The protagonist’s struggles relate to many teens today, especially males.
Onke made the decision in 2021 to go into private practice because he saw more people seek therapy during the pandemic, while writing also clamored for his attention.
Asked if the research that suggests more women engage in mental health help-seeking behaviors than men paints an accurate picture, Onke says the research is likely flawed in some ways. .
“It’s because of what society says about expected male roles and expected female roles that skew research,” says the therapist who has been practicing for 13 years.
But comparing the demographics of his patients a decade ago to today, there are more men willing to try psychotherapy, Onke says. But they aren’t a part of their lives in the same way that women tend to be.
“I can say with certainty as a black therapist that the majority of clients who come to see me – whether male or female, young or old – say this is precisely what they have been looking for.”
So they would have either experienced other therapists and then said “no, it doesn’t work”, they want a different experience. Or they’ve never been in therapy before, and they think, “The person who would work for me is this black therapist.”
“I find it interesting, however, that the majority of my clients are still women. I notice that fewer men are coming forward saying they want to be part of the therapy journey.
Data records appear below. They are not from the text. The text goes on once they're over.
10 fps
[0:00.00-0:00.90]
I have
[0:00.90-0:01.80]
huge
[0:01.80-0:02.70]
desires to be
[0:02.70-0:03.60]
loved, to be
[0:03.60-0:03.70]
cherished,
I still feel like even now there are fewer men going beyond 10 sessions. Most of them will come in, take a look; less than five sessions later, they’re out, because maybe there’s still that pressure men put on themselves so that “I can figure it out myself”.
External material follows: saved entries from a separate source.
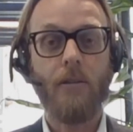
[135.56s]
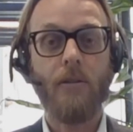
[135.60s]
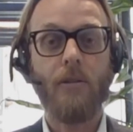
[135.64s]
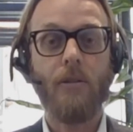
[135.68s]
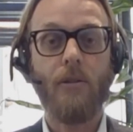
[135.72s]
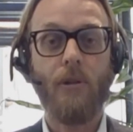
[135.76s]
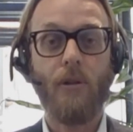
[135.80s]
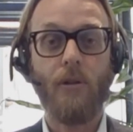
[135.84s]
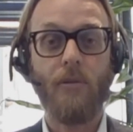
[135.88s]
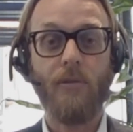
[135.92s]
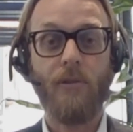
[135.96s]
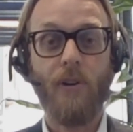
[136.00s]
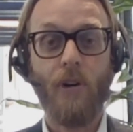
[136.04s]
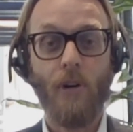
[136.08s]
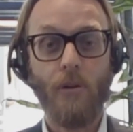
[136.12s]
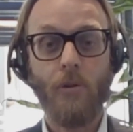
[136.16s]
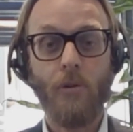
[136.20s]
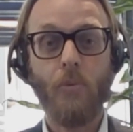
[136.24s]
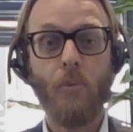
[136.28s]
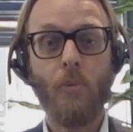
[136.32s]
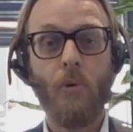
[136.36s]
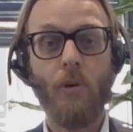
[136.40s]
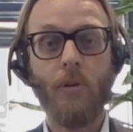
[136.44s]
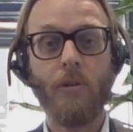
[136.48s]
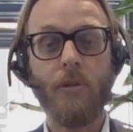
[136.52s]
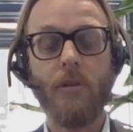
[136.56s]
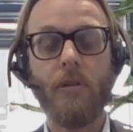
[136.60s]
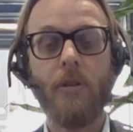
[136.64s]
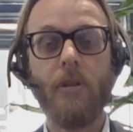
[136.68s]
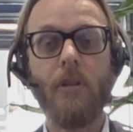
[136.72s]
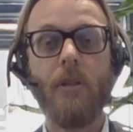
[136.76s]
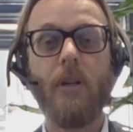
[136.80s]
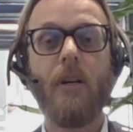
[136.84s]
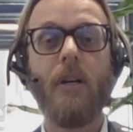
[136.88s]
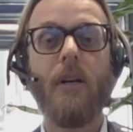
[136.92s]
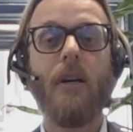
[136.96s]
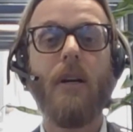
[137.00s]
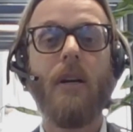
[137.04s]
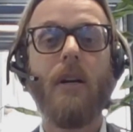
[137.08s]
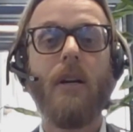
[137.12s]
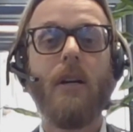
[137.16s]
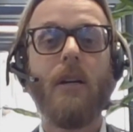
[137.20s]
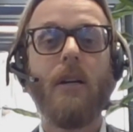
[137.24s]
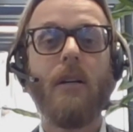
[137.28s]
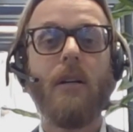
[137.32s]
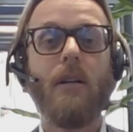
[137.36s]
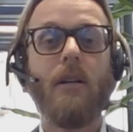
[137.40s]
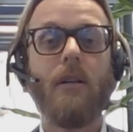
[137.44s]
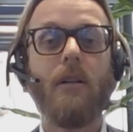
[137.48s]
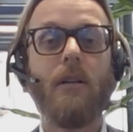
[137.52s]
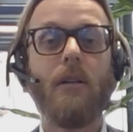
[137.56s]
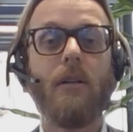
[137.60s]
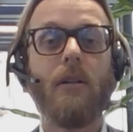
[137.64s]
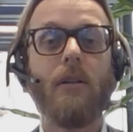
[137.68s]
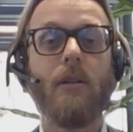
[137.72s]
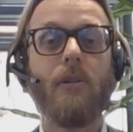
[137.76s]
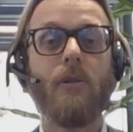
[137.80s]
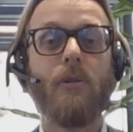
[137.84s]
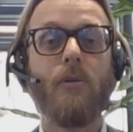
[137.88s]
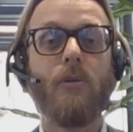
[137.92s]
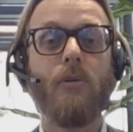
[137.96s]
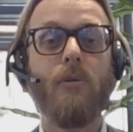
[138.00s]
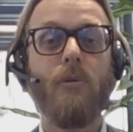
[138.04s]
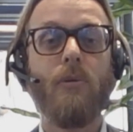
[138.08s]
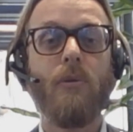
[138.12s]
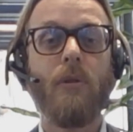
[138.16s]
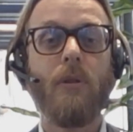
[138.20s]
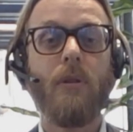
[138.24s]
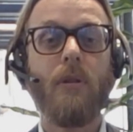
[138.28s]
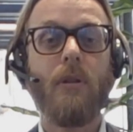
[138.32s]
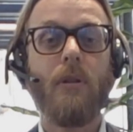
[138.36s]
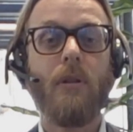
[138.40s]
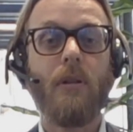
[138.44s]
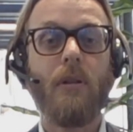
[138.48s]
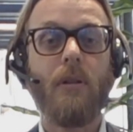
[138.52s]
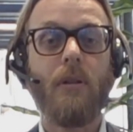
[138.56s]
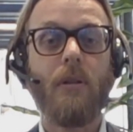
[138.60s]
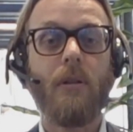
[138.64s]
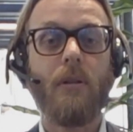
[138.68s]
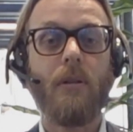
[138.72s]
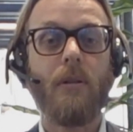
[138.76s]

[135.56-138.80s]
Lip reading: rate of hot water to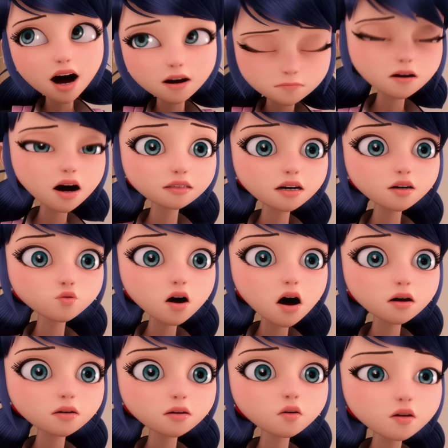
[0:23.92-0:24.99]
I'm guessing you're not
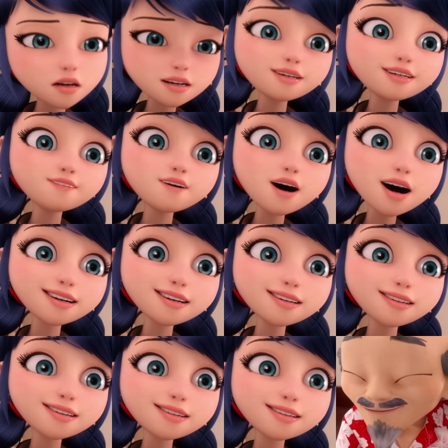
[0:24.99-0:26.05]
really a vet?
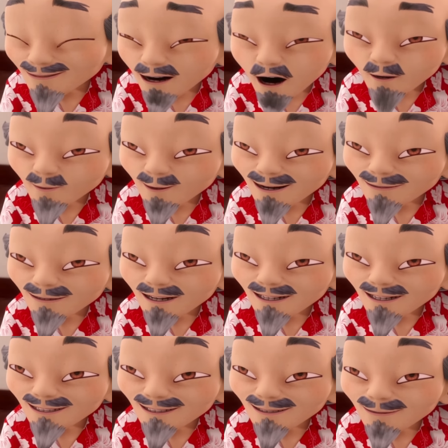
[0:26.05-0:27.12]
Not
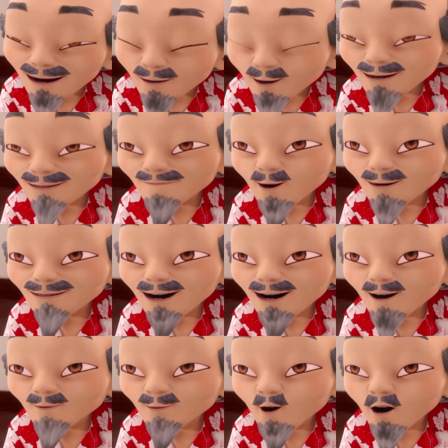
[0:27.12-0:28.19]
really. That was your first day
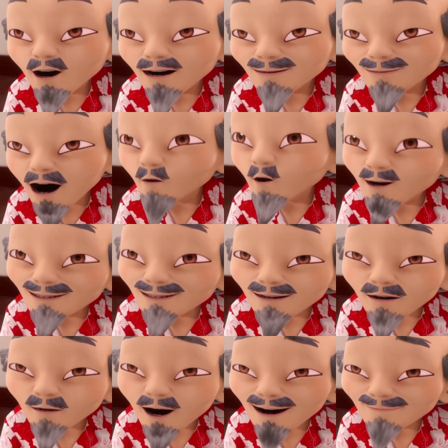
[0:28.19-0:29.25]
of school. That
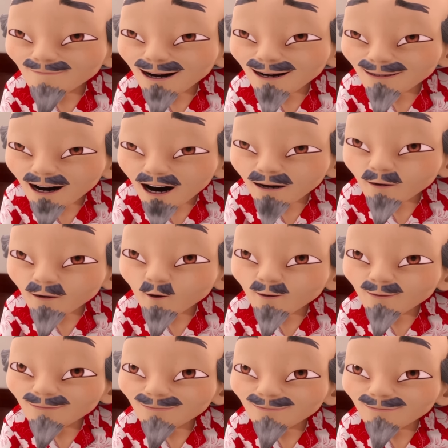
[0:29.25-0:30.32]
wasn't a chance meeting either.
“So I feel it with myself as a therapist.
“I don’t know if men have become comfortable with building a long-term relationship with a therapist in the same way that I notice with women. Women will make therapy a part of their life in the sense that “my therapist helps me with that. I will keep going back, even if I get 30 sessions.
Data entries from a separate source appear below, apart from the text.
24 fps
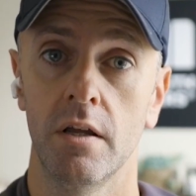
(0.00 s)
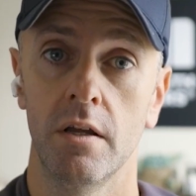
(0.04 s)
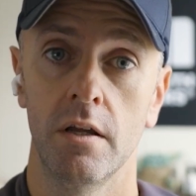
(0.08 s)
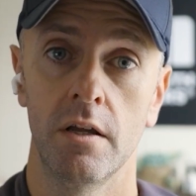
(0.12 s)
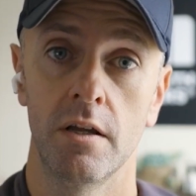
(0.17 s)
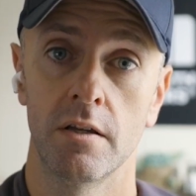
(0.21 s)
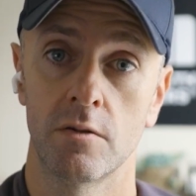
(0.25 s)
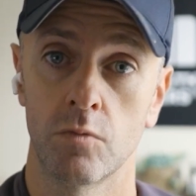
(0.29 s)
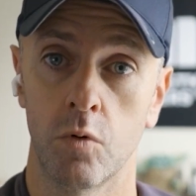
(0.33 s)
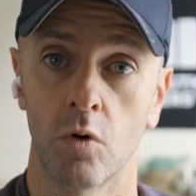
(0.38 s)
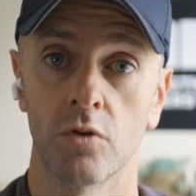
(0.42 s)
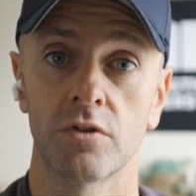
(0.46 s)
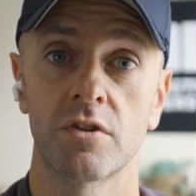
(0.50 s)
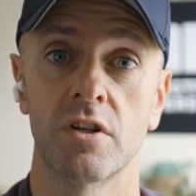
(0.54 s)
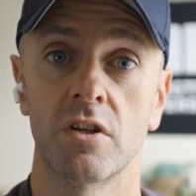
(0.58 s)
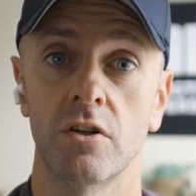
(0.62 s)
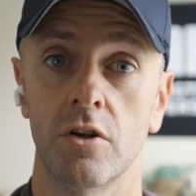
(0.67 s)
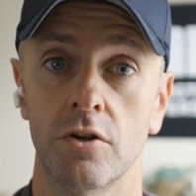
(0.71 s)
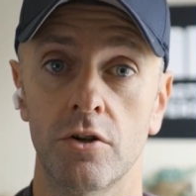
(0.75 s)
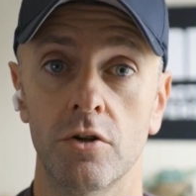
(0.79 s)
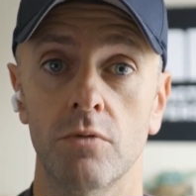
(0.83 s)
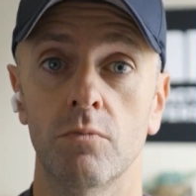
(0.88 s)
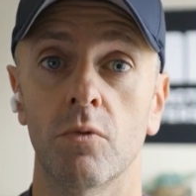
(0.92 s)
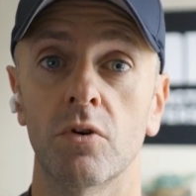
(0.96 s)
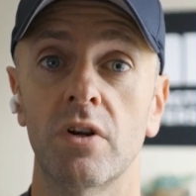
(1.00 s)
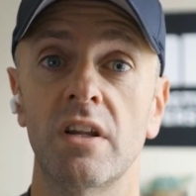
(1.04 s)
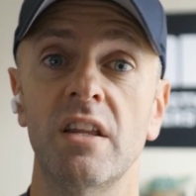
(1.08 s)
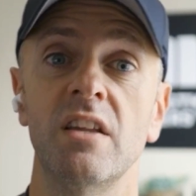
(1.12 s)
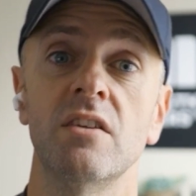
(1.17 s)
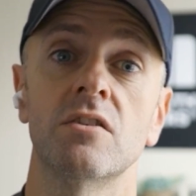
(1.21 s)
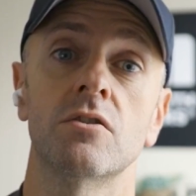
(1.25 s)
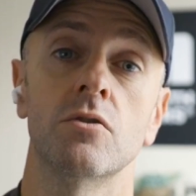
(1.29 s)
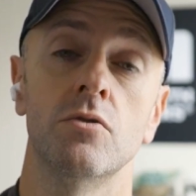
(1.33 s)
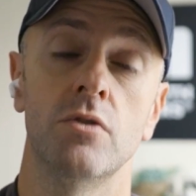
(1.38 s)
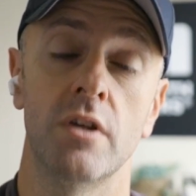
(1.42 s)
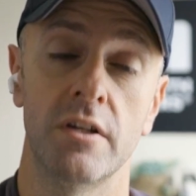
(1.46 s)
is what's he going to do, what he
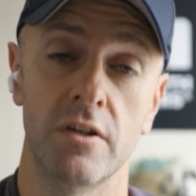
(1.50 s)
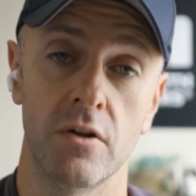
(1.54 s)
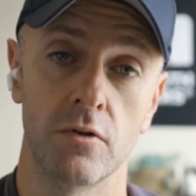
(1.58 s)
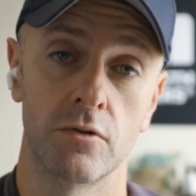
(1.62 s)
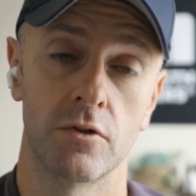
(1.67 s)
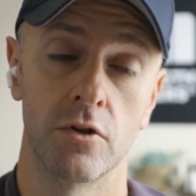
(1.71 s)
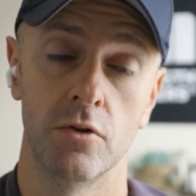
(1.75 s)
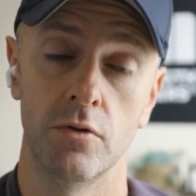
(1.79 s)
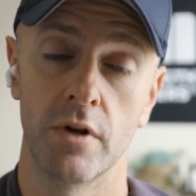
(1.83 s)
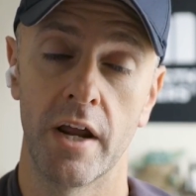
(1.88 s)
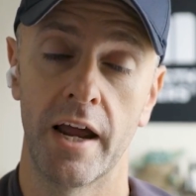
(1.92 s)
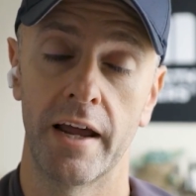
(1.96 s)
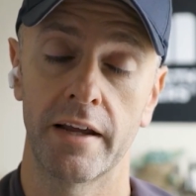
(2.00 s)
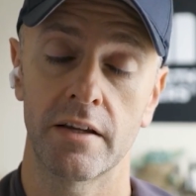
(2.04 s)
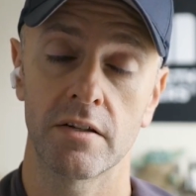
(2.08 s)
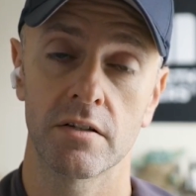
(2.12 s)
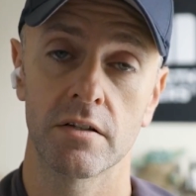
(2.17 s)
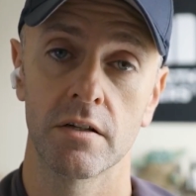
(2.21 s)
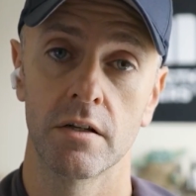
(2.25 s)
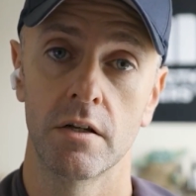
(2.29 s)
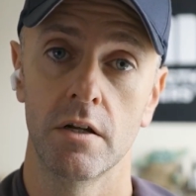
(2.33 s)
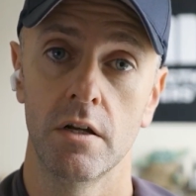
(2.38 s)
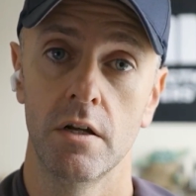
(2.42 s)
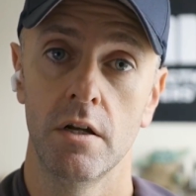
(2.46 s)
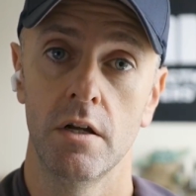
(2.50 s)
needs to do next.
“So even though there are more men coming, they don’t stay as long as women tend to, because they have this thing, they just want to listen. And then, as soon as you’ve helped them gain some awareness, they want to start facing themselves again.
“They don’t want to say, ‘Okay, you helped me with that, what if you helped me with that – let’s move on because that really helped me.’ And maybe it’s also because of the way society conditions men to handle things.
The patients he has seen beyond 20 sessions tend to be younger – under 30 years old.
“I see in the younger generation of men, more of a willingness to engage in this stuff. And they don’t wait for things to go wrong. They don’t wait for things to fall apart to say, “I need to go to therapy.
“Older men, definitely, they wait until they don’t know what else to do, things have fallen apart and therapy is a last resort.”
The Second Verse by Onke Mazibuko (published by Penguin Random House South Africa) is available at takealot.com for R320.
Are you struggling with your mental health?
You can call SADAG for help for yourself or on behalf of a loved one, colleague or friend. Qualified counselors are there to help and direct you to local counsellors, facilities and support groups.
Call 0800 21 22 23 (8 a.m. to 8 p.m.) or 0800 12 13 14 (8 p.m. to 8 a.m.). You can also send an SMS to 31393.
If you are looking for a medical aid contract therapist near you, visit routetherapy.com.